There is a lot to consider when selling your business. Where do you find buyers? How do you prepare for the sale? How do you determine the value of your company? And what should you think about when transferring a business? In eight steps you can read how best to approach the sale of your company:

  1. Determining business value and selling price: First of all, we determine the value of your company based on a careful business analysis. This analysis forms the basis for the asking price that we determine together. With the help of well-substantiated arguments from the value drivers, we will arrive at a maximum price and yield during the negotiations.
  2. Drawing up a clear sales profile: A successful company takeover starts with good preparation of the sales process. We determine which parties are eligible for the takeover of your company and we map out to whom you want to sell your company.
  3. Drafting a sales memorandum: Before selling your company, we prepare a sales memorandum with all the ins and outs of the company. This gives interested buyers insight into your company and the reason for sale. Recipients of the sales memorandum are required to sign a confidentiality agreement.
  4. Searching for a buyer: We provide a clear action plan containing the search and acquisition channels that we use. We approach potential buyers or their advisors with an anonymized company profile (teaser) to gauge their interest. Parties that show interest based on the teaser are screened on background, reason of interest and available resources. To be sure that we only provide information to serious candidates. We will of course keep you informed of developments. As soon as a party wants to take the next step after receiving the sales memorandum, we schedule an introduction. If both parties feel good about this, the negotiation phase starts.
  5. Negotiations: We provide a good negotiation strategy.
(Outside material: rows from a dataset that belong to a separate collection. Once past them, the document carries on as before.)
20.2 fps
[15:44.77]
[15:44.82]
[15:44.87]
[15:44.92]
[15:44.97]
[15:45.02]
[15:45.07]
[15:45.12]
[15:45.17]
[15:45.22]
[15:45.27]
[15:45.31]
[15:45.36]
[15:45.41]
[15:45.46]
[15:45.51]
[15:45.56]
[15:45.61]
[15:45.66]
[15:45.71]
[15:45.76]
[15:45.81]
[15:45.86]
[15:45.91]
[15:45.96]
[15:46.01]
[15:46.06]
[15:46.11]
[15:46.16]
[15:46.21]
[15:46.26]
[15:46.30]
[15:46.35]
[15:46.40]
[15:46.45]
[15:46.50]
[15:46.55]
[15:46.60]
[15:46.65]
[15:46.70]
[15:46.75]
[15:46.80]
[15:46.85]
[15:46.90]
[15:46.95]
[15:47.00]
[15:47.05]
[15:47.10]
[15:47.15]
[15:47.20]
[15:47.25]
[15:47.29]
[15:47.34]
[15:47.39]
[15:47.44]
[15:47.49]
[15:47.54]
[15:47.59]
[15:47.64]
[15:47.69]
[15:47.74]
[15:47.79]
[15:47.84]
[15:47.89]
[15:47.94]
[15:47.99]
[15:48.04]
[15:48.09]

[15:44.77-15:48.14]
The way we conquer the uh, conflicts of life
In consultation with you, we determine the objectives and possible alternatives. We negotiate with the candidate about the structure of the acquisition and the purchase price. Once we have reached an outline agreement with the prospective buyer, we record the agreements in a letter of intent (LOI). During the negotiations you will discuss, among other things: i) What you are selling (shares or the assets & liabilities); ii) Whether you sell some or all of the shares; iii) The sale price and terms; iv) The duty of confidentiality; v) Timetable and meeting schedule; vi) The legal business structure after the acquisition; vii) Your role, if any, after the takeover; viii) Whether you leave assets in the business.
  6. Due Diligence: Next, it's time for a buyer's due diligence on financial, tax, legal, commercial and general aspects. The bank often sets this as a condition for acquisition financing. The outcome of the due diligence investigation may affect the sale price. If it turns out that matters are not legally recorded properly or unexpected costs arise, the buyer will want a lower price or may even cancel the purchase.
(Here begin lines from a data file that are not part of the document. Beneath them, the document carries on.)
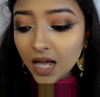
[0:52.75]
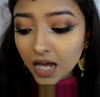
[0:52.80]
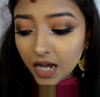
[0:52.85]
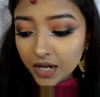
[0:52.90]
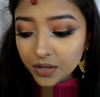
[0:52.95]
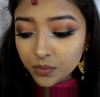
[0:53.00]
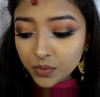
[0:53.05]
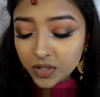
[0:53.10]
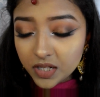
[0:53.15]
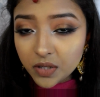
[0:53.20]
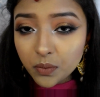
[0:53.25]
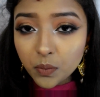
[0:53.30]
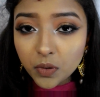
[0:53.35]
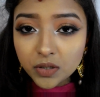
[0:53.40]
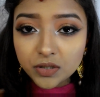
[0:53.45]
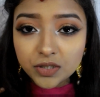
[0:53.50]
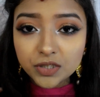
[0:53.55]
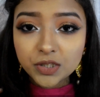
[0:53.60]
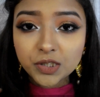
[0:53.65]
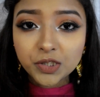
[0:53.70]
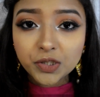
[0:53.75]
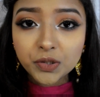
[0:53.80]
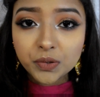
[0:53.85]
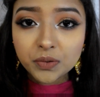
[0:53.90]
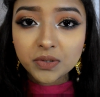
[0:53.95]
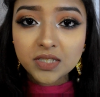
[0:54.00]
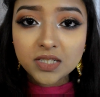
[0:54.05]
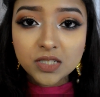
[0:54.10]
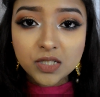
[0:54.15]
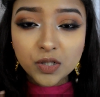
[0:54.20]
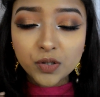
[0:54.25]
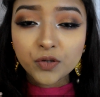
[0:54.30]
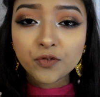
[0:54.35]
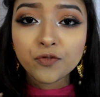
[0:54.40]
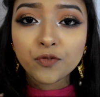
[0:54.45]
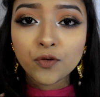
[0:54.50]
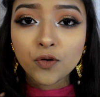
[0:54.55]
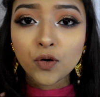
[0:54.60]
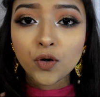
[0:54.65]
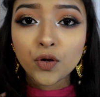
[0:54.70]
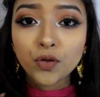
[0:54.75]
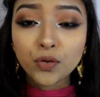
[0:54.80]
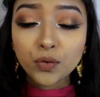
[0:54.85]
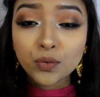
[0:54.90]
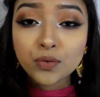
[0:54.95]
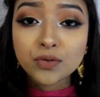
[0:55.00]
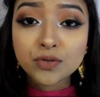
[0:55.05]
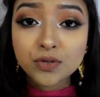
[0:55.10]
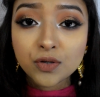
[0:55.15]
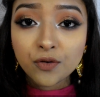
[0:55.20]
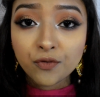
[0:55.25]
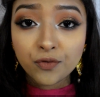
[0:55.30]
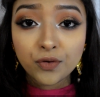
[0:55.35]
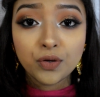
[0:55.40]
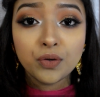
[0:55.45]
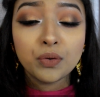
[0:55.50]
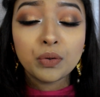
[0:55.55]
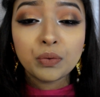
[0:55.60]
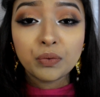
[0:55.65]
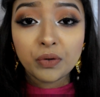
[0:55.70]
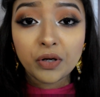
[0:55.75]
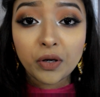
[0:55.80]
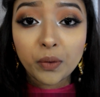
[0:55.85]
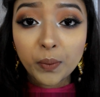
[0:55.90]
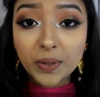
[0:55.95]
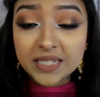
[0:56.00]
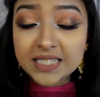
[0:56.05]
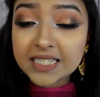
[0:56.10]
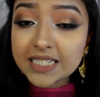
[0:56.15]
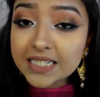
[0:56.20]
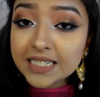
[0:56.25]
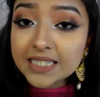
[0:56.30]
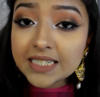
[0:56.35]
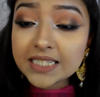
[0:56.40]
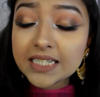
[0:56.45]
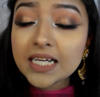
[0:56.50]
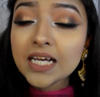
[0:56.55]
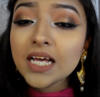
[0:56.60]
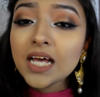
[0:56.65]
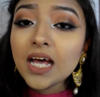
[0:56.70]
I really wanted to do this look for those of you who requested it.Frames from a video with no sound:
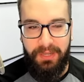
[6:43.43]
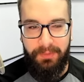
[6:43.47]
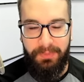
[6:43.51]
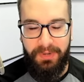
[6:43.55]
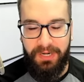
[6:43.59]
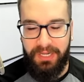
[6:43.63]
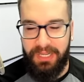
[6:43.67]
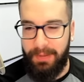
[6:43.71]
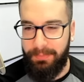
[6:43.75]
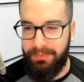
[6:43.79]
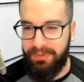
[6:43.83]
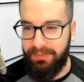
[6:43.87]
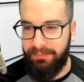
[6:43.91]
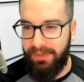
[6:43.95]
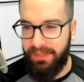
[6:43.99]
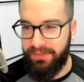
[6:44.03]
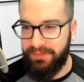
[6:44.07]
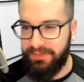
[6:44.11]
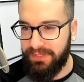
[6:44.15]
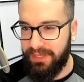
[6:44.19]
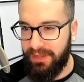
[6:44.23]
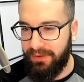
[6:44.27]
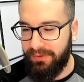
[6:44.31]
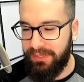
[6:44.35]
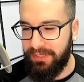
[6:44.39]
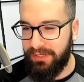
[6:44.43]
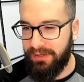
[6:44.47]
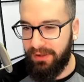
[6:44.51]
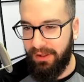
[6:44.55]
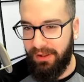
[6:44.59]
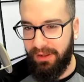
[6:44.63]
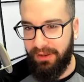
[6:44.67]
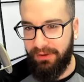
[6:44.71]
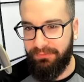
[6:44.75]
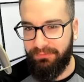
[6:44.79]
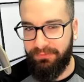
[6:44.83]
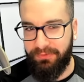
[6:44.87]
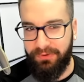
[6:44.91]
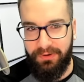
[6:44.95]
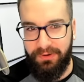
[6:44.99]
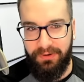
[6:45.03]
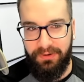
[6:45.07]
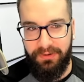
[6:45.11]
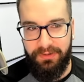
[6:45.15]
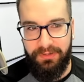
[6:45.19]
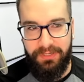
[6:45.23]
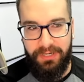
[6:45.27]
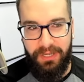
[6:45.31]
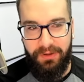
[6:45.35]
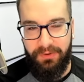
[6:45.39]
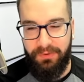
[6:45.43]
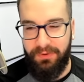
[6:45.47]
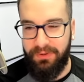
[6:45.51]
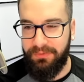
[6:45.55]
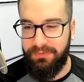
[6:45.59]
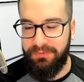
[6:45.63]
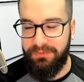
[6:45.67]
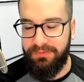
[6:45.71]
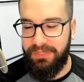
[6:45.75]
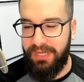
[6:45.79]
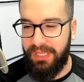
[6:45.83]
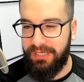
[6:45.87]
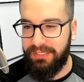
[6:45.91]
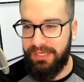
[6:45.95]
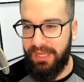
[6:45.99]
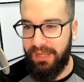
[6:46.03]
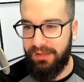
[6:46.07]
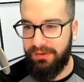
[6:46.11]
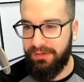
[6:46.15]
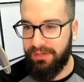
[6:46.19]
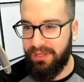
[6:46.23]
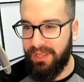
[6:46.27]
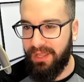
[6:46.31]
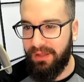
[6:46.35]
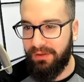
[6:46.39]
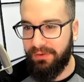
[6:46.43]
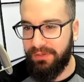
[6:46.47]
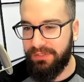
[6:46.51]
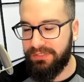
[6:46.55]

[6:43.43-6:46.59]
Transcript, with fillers: But a couple of months ago, he called for, you know, Netanyahu to go.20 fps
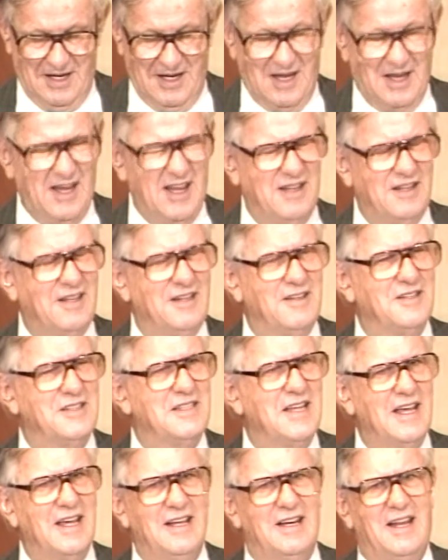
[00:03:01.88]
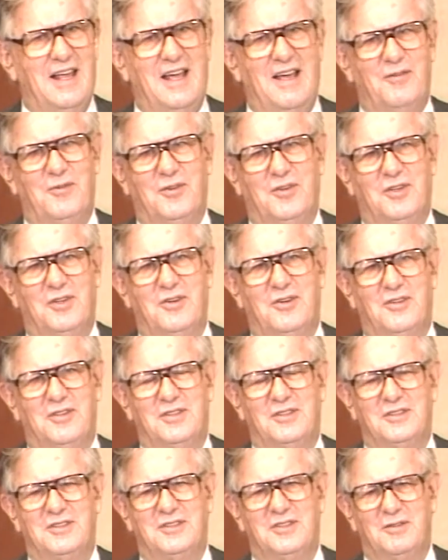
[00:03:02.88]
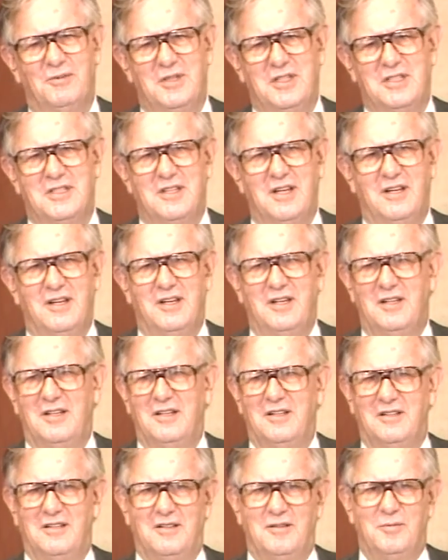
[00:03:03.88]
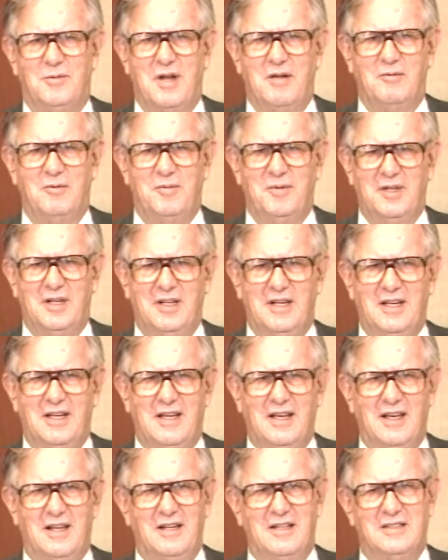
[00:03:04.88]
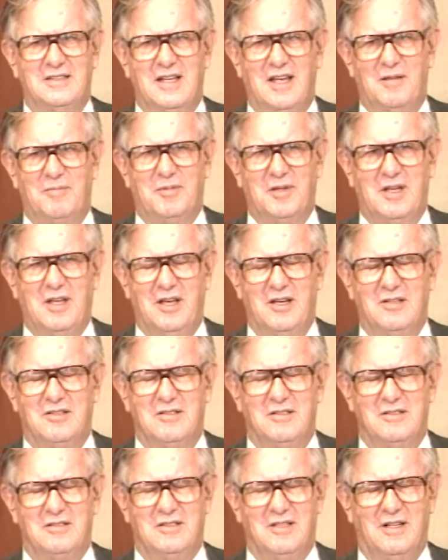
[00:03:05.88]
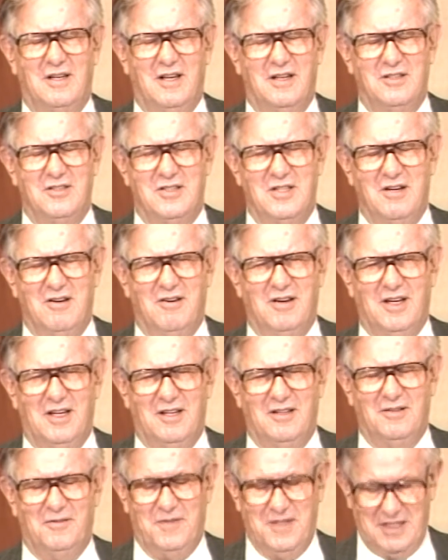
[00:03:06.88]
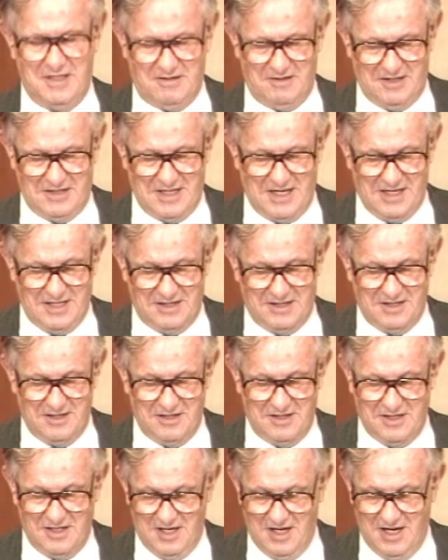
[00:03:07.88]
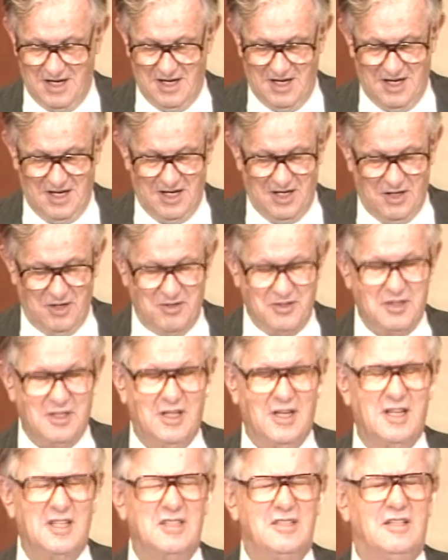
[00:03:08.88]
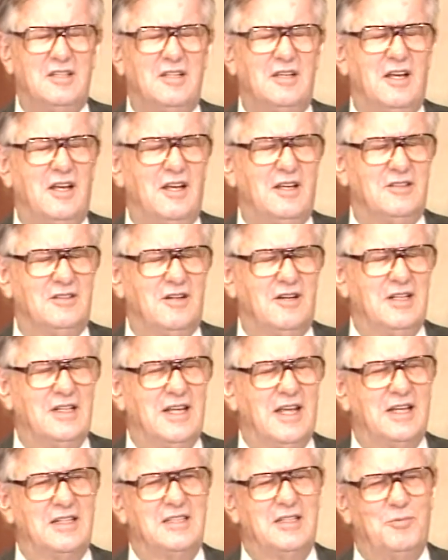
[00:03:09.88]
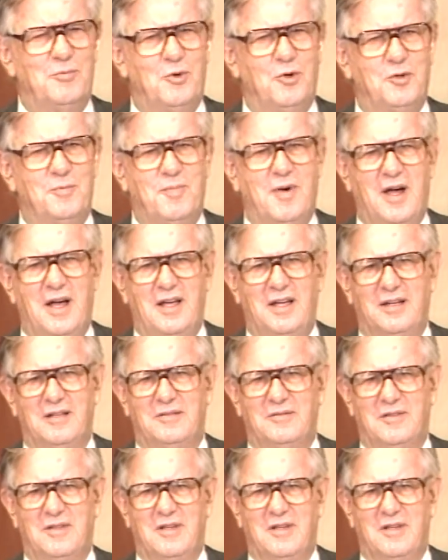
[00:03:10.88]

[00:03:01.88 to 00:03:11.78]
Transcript: And in the second half of the course we studied probability and its applications in engineering and the physical sciences, using as our text a book by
  7. Completion of sale (closing): You agree on the sale price and the buyer has the financing in place. Then you sign the purchase agreement at the notary. Here you transfer the company or shares and receive the purchase price via the notary.
  8. Post-closing: Good communication inside and outside the organization is important when selling your company, for the involvement and the future of the company. We can draw up a communication plan for this in consultation with the buyer. Do you choose to remain partly involved with the company after the sale? Then make good agreements with the buyer about the division of roles.